The RIM-ONE R2 dataset used in this study consist of 455 fundus images for glaucoma and normal conditions. The number of training data used is 341 fundus images. On the other hand, the amount of test data used is 114 fundus images for 67 normal condition images and 47 glaucoma conditions. For glaucoma and normal conditions, fundus images are trained using the CNN model with Adam optimizer learning rate 0.001, and loss binary cross-entropy. Performance parameters measured in this study are accuracy, recall, precision, F1 score, and loss. The model of accuracy and the loss of the proposed model is shown in Fig. 4.

Fig. 4
figure 4

a Accuracy of the proposed model, b loss of the proposed model

Based on the experiment conducted in this study, the accuracy increases for each iteration (epoch), and the difference in accuracy between the training data and the validation data accuracy is not much different, as shown in Fig. 4a. Based on these results, it can be concluded that there is no overfitting of the system designed using the proposed model. Figure 4b shows a decrease in the value of the loss at each iteration (epoch) with a value that is not much difference between the value of loss training and loss validation. It can be concluded that learning errors that occur both for training data and test data achieved are minimum so that the model can recognize normal conditions and glaucoma conditions with the best accuracy performance of 91.22%, and loss of 0.1758.

Based on the Confusion Matrix shown in Fig. 5, it can be seen that from 114 validation data used, 104 data are successfully classified according to their class. Other parameters used to evaluate system performance are precision, recall, and F1-score, which have a range of values from 0 to 1 (a value of 1 indicates no error). Based on the data shown in Table 2, the value of system performance parameters is closed to 1. This condition shows that the CNN model can classify glaucoma and normal conditions with high accuracy and minimal missclassification.

Fig. 5
figure 5

Confusion matrix of validation data

Table 2 Performance of CNN model proposed

Compared to some previous studies, which used RIM ONE data set and Convolution Neural Network with softmax activation as the main method to classify normal and glaucoma conditions, the proposed CNN method with sigmoid activation outperforms the previous studies. The sigmoid activation that used in the classification layer has proven to be more precise in classifying two conditions.

5 Conclusion

In this research, a computer-aided diagnose system for the early detection of glaucoma based on digital image processing is designed. The CNN model used in this study consists of three hidden layers.
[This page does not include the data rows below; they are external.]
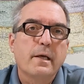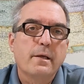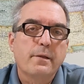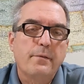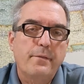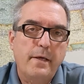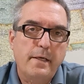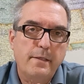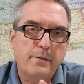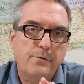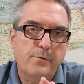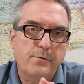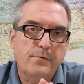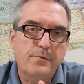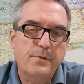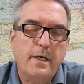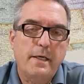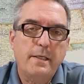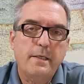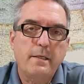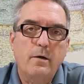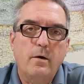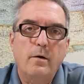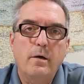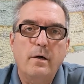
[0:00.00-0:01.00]
Thanks for
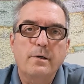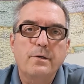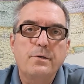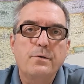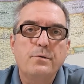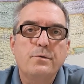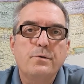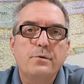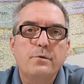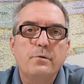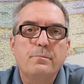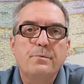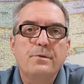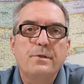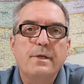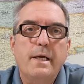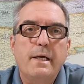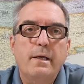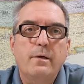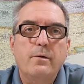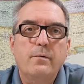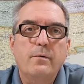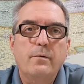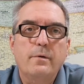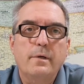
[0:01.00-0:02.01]
checking out our YouTube
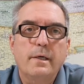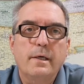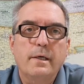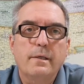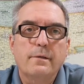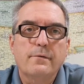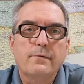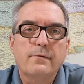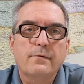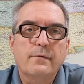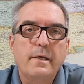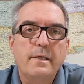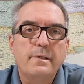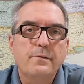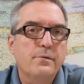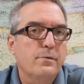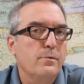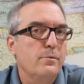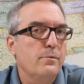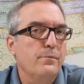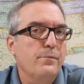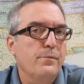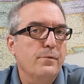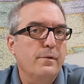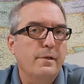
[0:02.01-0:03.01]
channel and stay
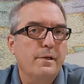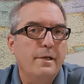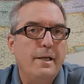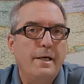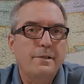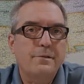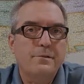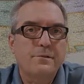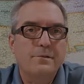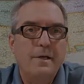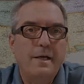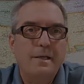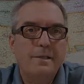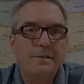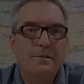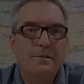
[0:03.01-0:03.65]
tuned for the next tech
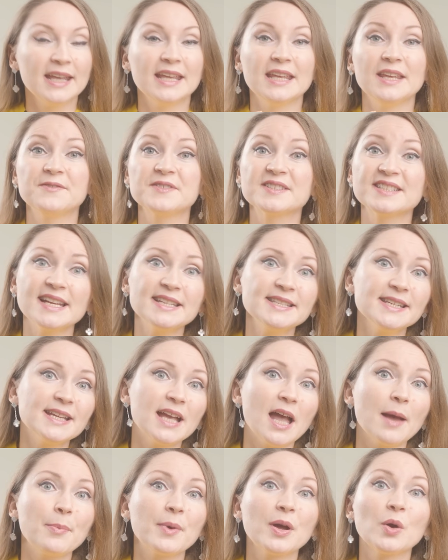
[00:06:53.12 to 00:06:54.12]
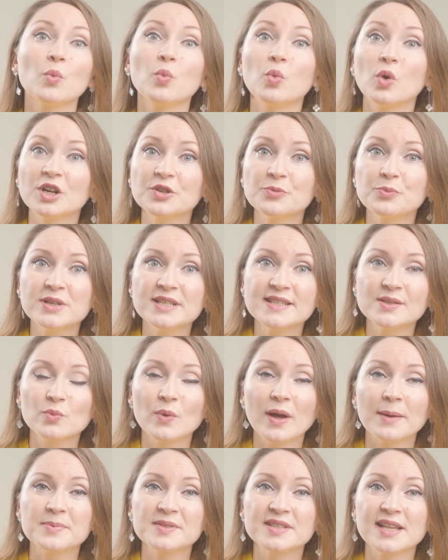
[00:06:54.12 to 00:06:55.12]
If setting up a WordPress
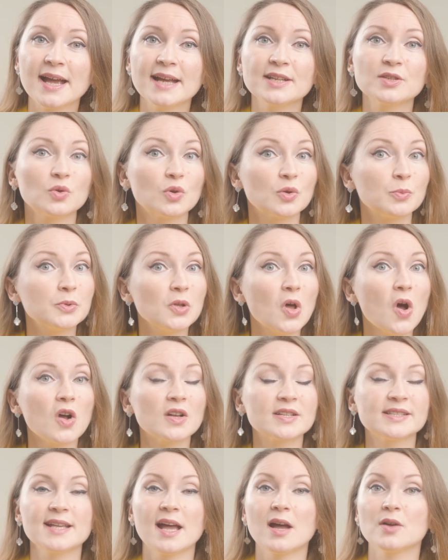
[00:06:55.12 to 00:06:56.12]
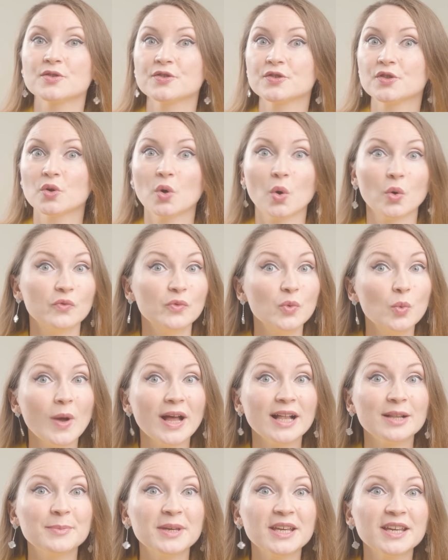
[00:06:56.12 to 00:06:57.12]
website or blog sounds
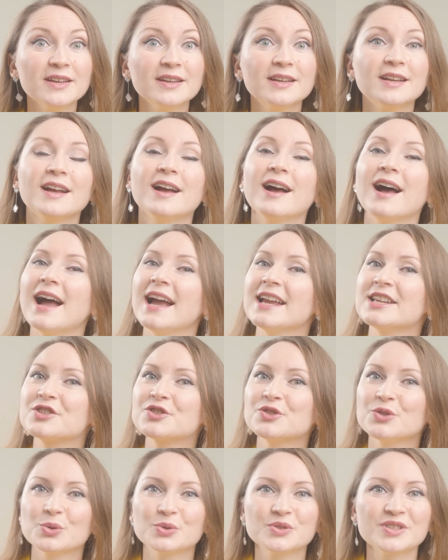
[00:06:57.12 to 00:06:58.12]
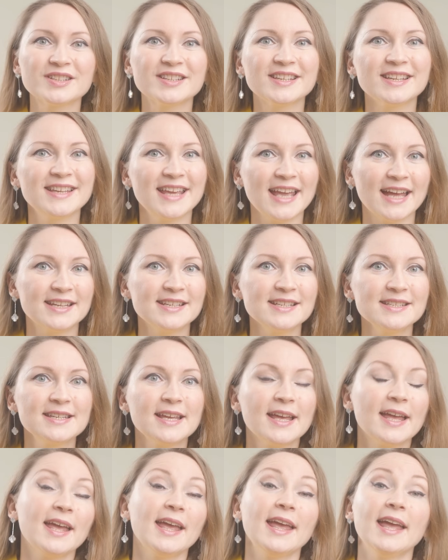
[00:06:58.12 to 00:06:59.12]
overwhelming, I totally get it,
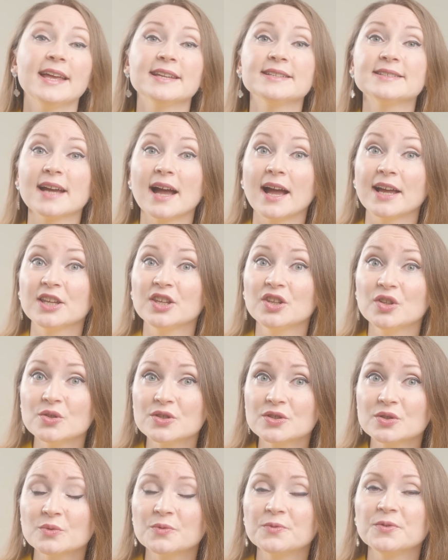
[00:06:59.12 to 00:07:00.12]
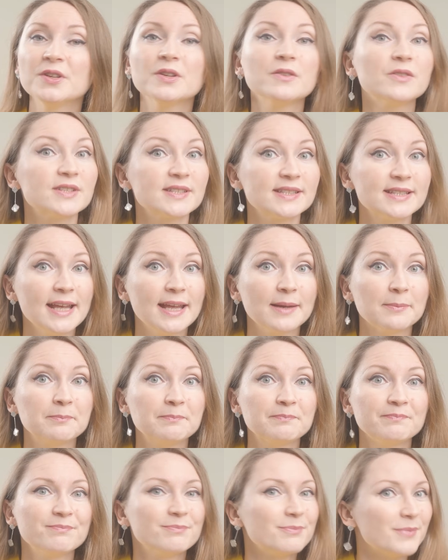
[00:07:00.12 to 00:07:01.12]
and I used to feel the same.
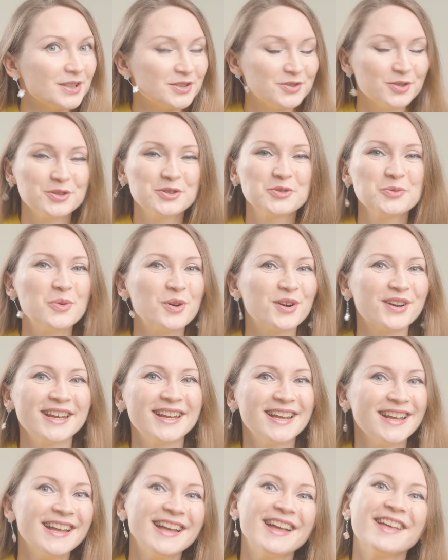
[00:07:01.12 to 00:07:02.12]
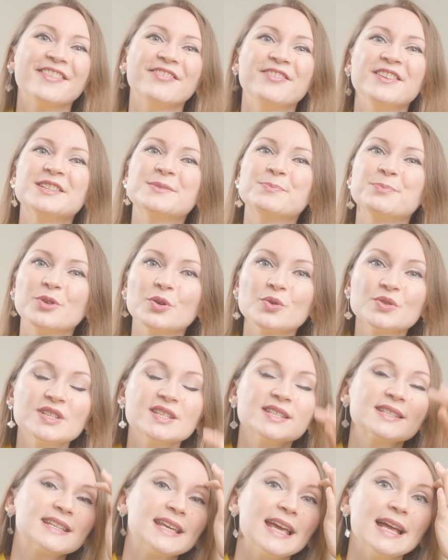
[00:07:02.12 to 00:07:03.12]
But don't worry, this
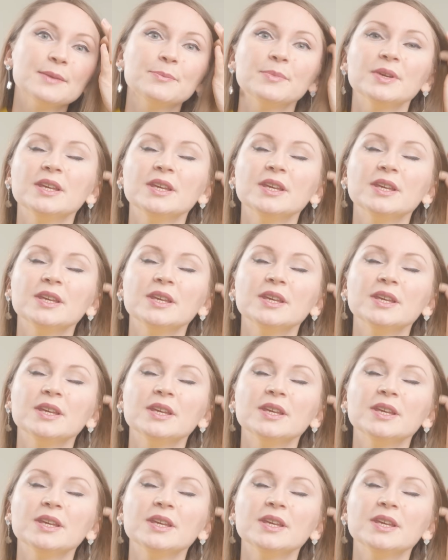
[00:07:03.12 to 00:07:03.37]
process can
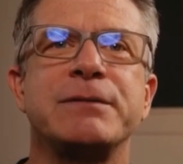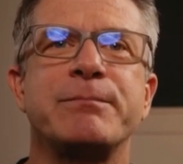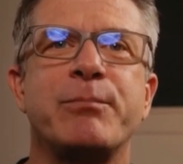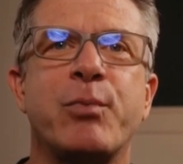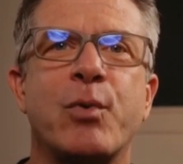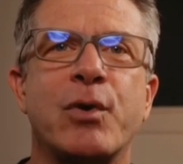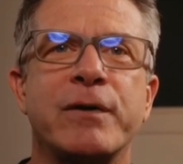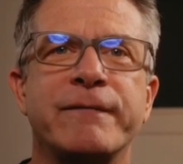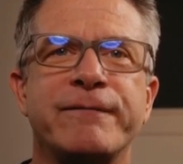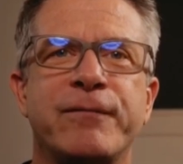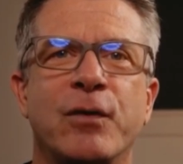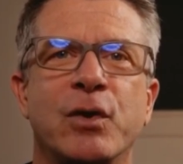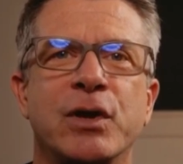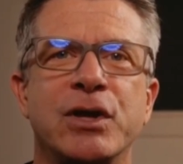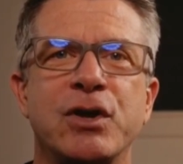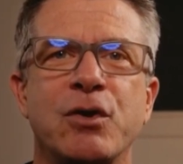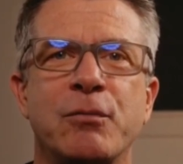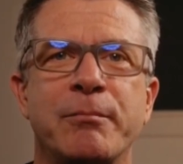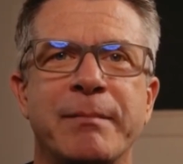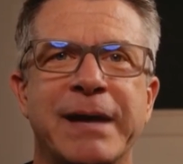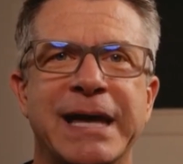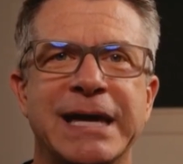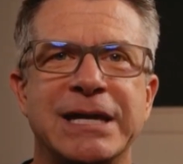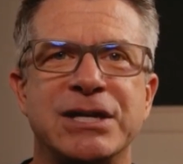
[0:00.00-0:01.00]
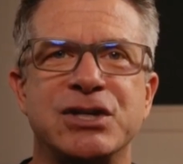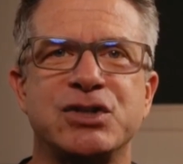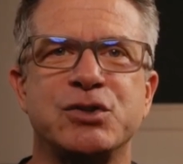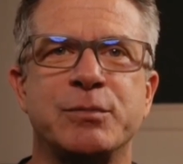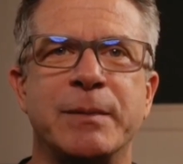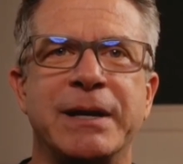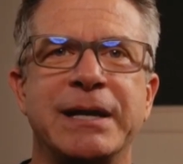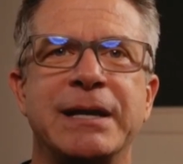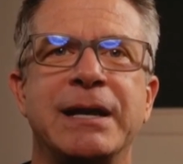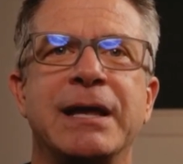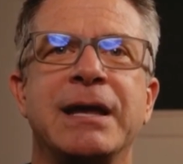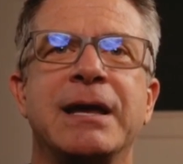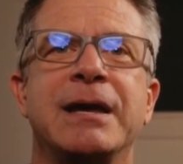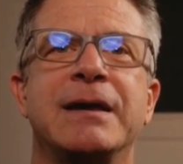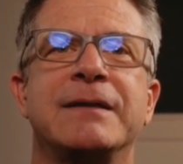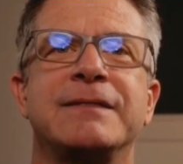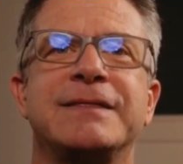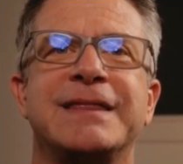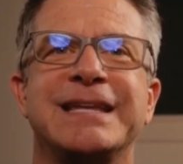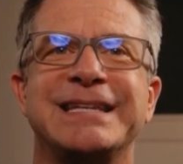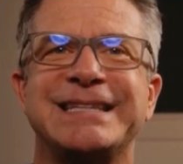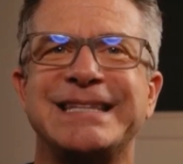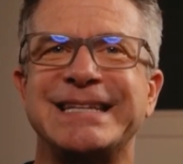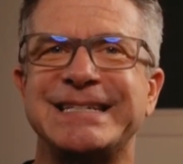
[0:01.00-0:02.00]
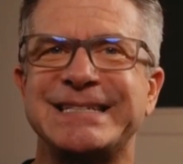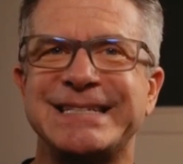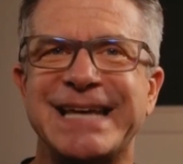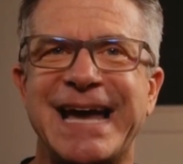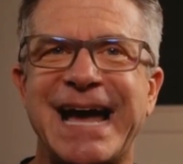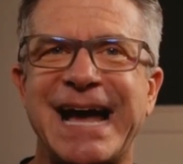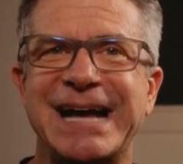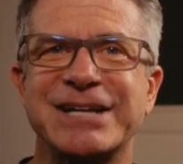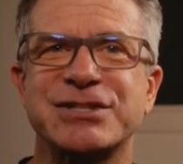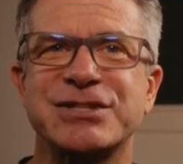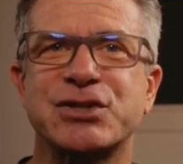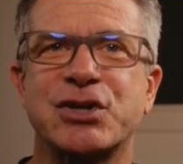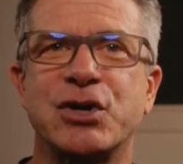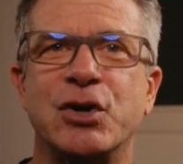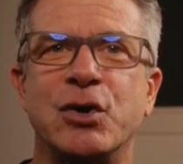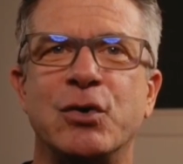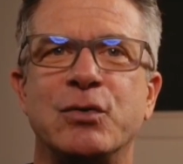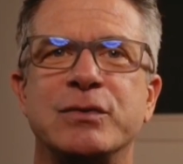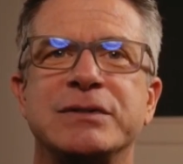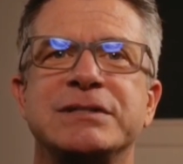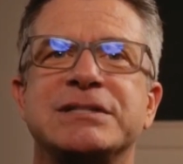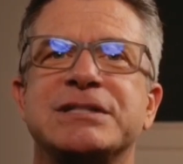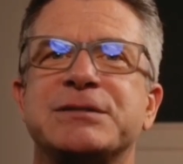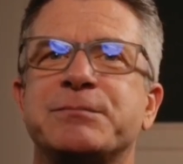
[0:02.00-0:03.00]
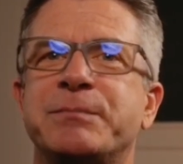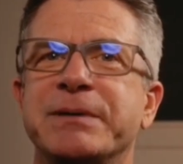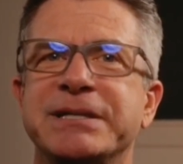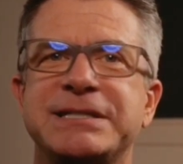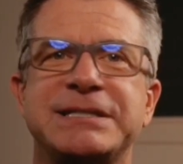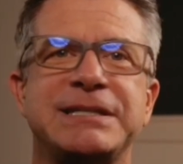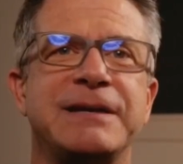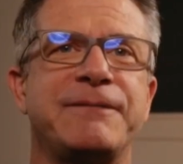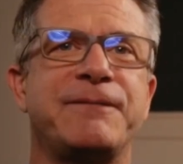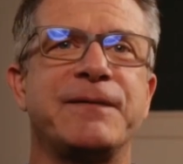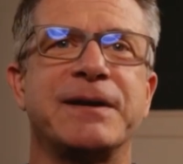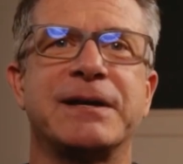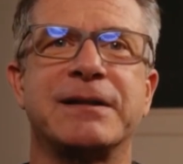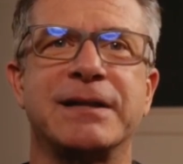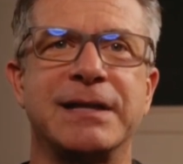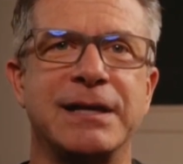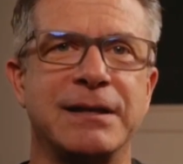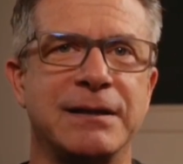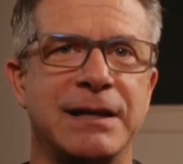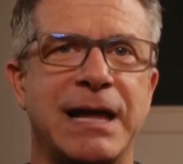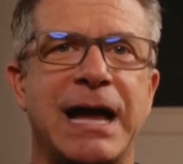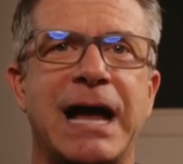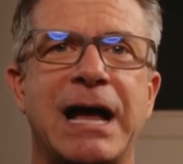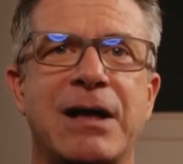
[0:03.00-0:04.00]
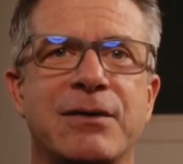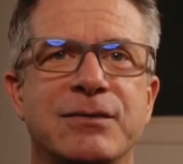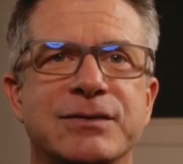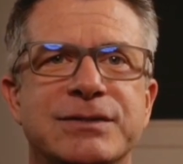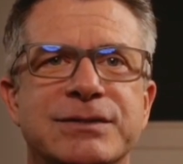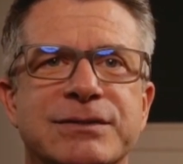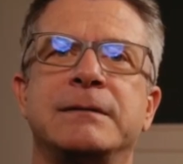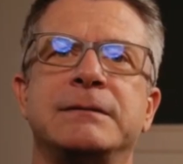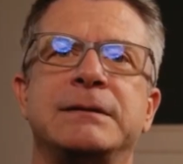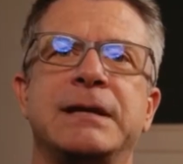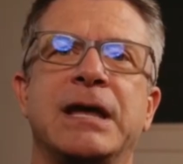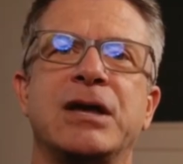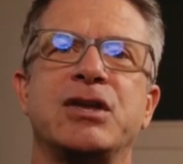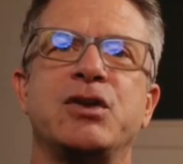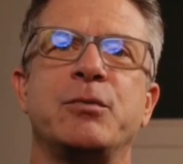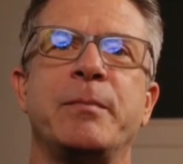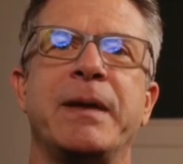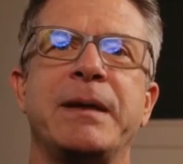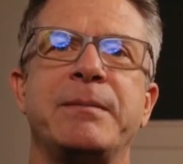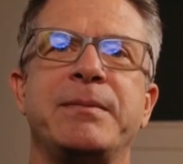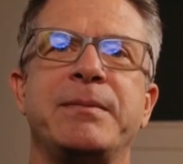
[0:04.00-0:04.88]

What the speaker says: portfolio management that the tax code specifically allows. Now you may be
Each of them is using 3 × 3 filter sizes with 16, 32, and 64 channel outputs, a fully connected layer, and sigmoid activation. The experiment showed that the proposed CNN model is able to classify raw fundus image datasets directly into glaucoma conditions and normal conditions with an accuracy of 91.22%, loss of 0.1758, and the value of precision, recall, an f1-score average of each amounted to 0.91. In further research, a system for the classification of glaucoma conditions can be developed based on its severity.